- **ABOUT THIS TASK**:
Output the records precisely as they stand. Pictures are to be skipped.

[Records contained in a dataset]
____________

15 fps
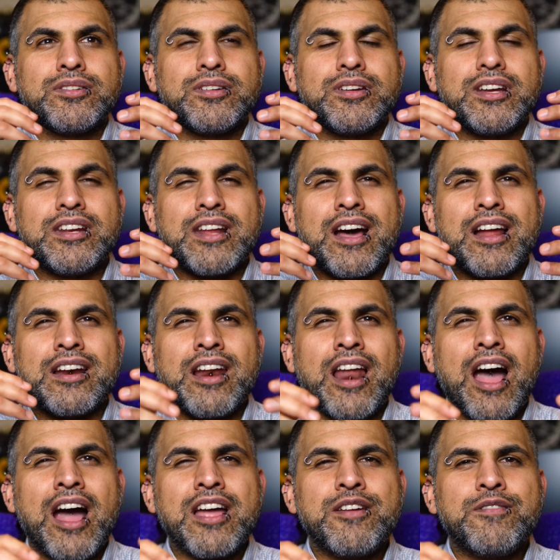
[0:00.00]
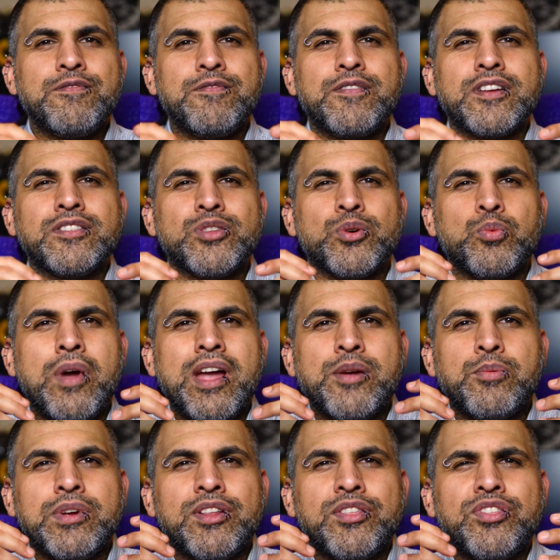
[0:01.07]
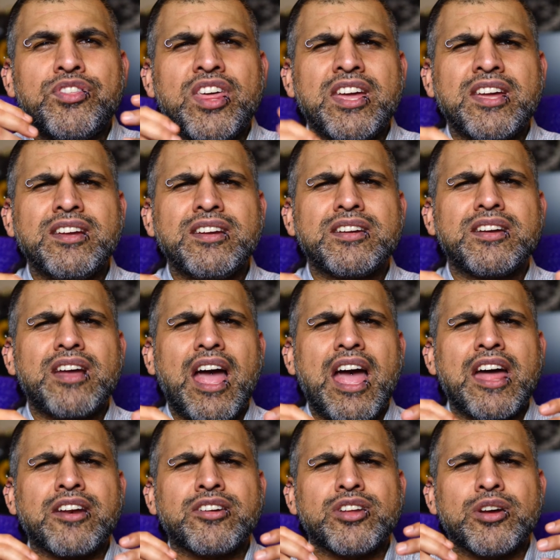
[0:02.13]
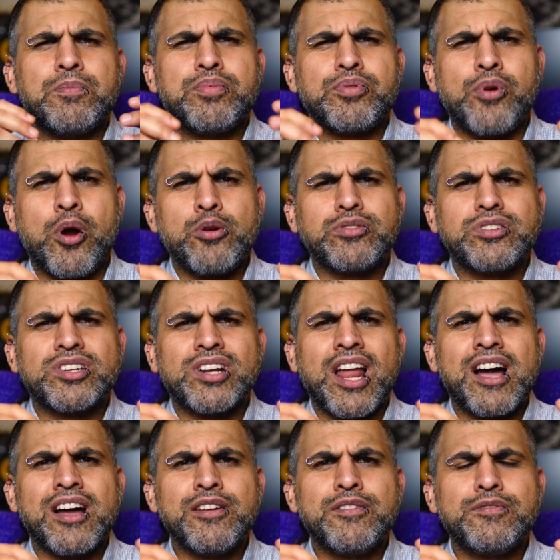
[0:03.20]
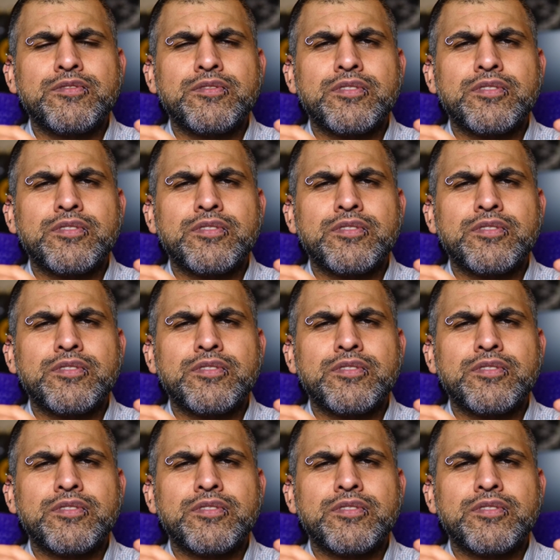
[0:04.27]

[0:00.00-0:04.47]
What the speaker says: in our life, in the way we think and approach life.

____________

- **ANSWER BOX**:
15 fps
[0:00.00]
[0:01.07]
[0:02.13]
[0:03.20]
[0:04.27]

[0:00.00-0:04.47]
What the speaker says: in our life, in the way we think and approach life.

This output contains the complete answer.